*DATA*:
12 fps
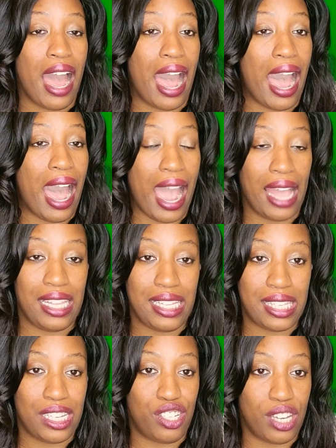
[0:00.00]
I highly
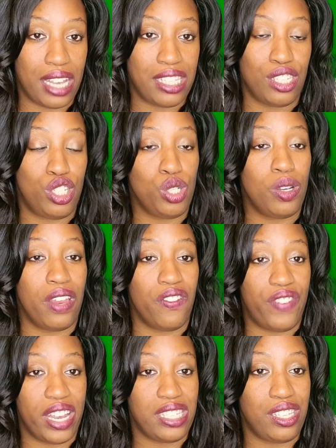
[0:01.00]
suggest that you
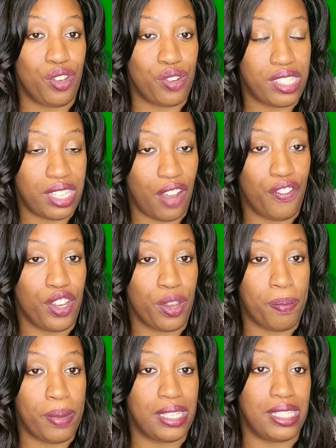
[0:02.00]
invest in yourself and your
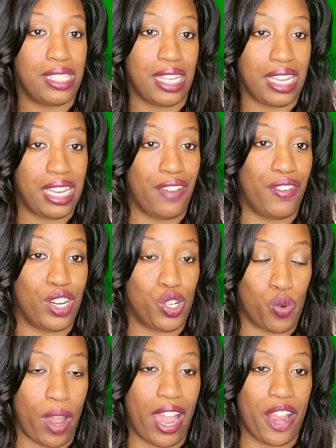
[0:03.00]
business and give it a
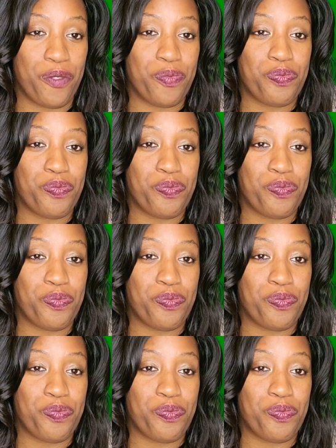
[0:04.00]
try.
---
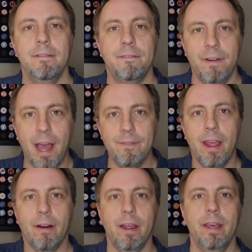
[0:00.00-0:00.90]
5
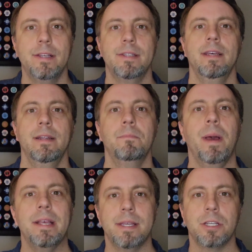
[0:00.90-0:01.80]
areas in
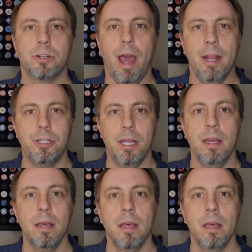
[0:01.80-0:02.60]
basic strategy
* * *
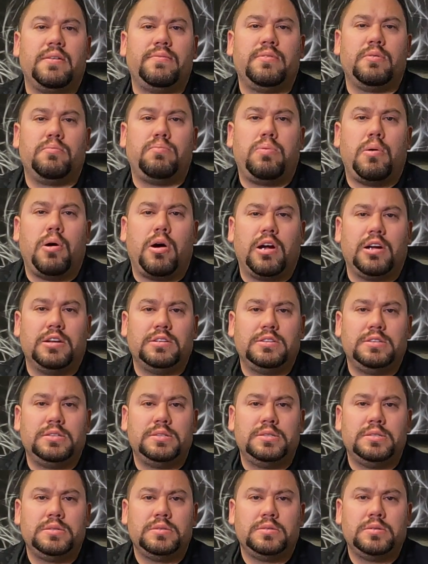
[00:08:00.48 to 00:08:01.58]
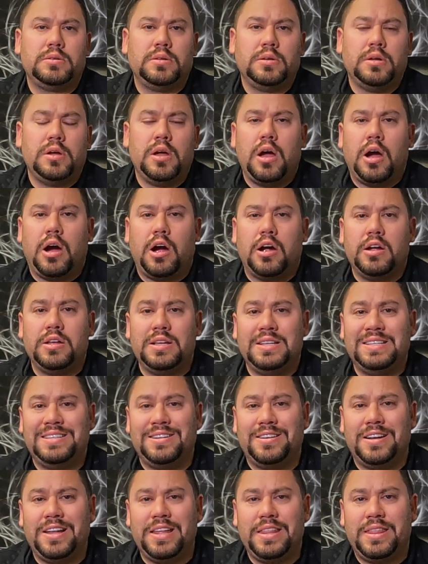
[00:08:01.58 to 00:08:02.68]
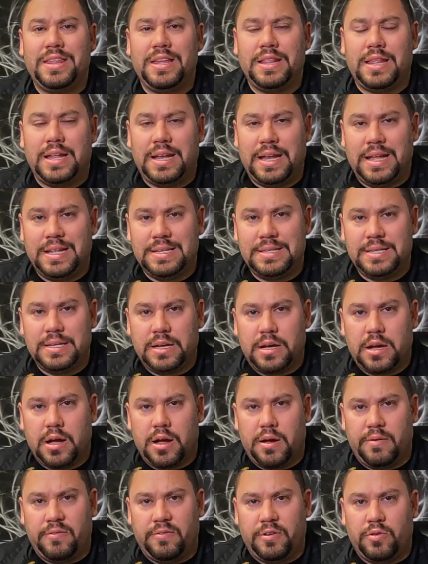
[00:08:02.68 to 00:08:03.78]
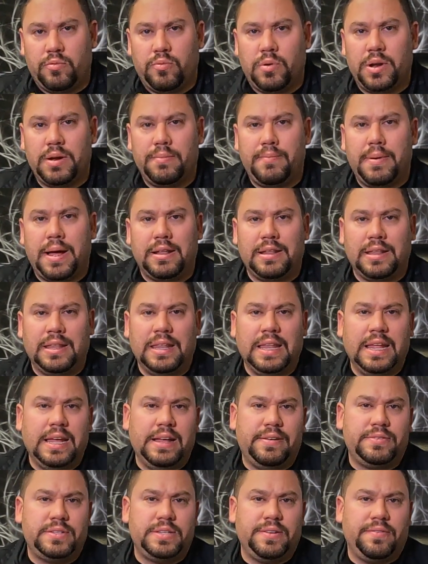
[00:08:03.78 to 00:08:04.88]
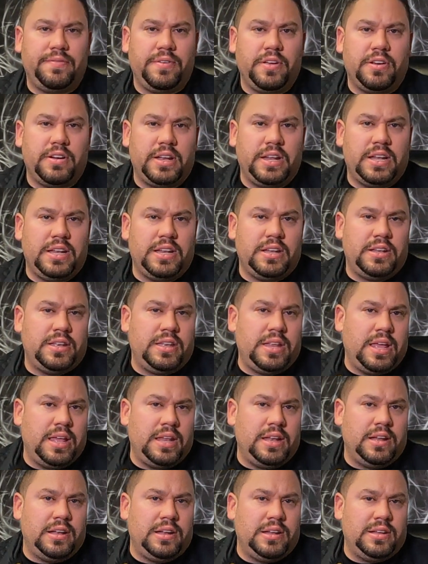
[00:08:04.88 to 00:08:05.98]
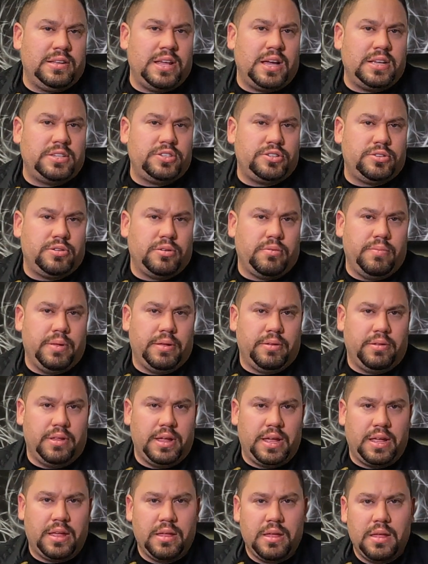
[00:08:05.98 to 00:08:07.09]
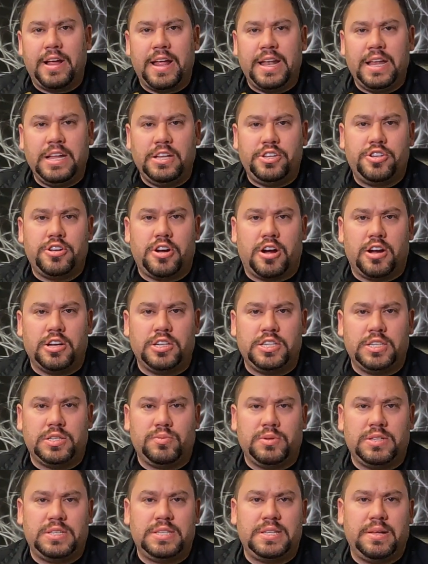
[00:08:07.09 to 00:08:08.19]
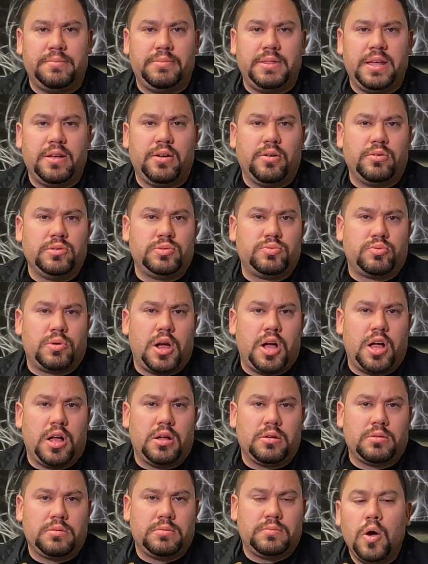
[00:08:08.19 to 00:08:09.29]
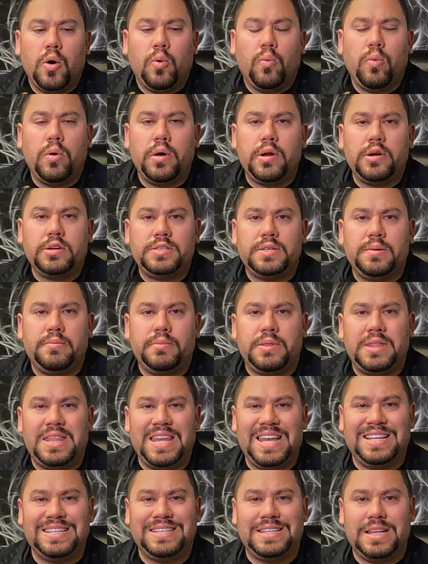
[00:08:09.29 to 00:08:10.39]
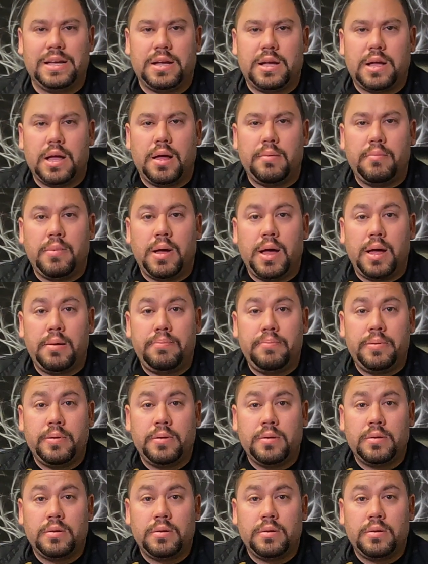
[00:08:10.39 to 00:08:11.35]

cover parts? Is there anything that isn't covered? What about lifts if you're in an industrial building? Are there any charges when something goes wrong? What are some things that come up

*EXERCISE*: Reproduce exactly, with no pictures, the lines above from the one holding "[00:08:00.48 to 00:08:01.58]" to the one holding "[00:08:09.29 to 00:08:10.39]", inclusive.

*YOUR SOLUTION*:
[00:08:00.48 to 00:08:01.58]
[00:08:01.58 to 00:08:02.68]
[00:08:02.68 to 00:08:03.78]
[00:08:03.78 to 00:08:04.88]
[00:08:04.88 to 00:08:05.98]
[00:08:05.98 to 00:08:07.09]
[00:08:07.09 to 00:08:08.19]
[00:08:08.19 to 00:08:09.29]
[00:08:09.29 to 00:08:10.39]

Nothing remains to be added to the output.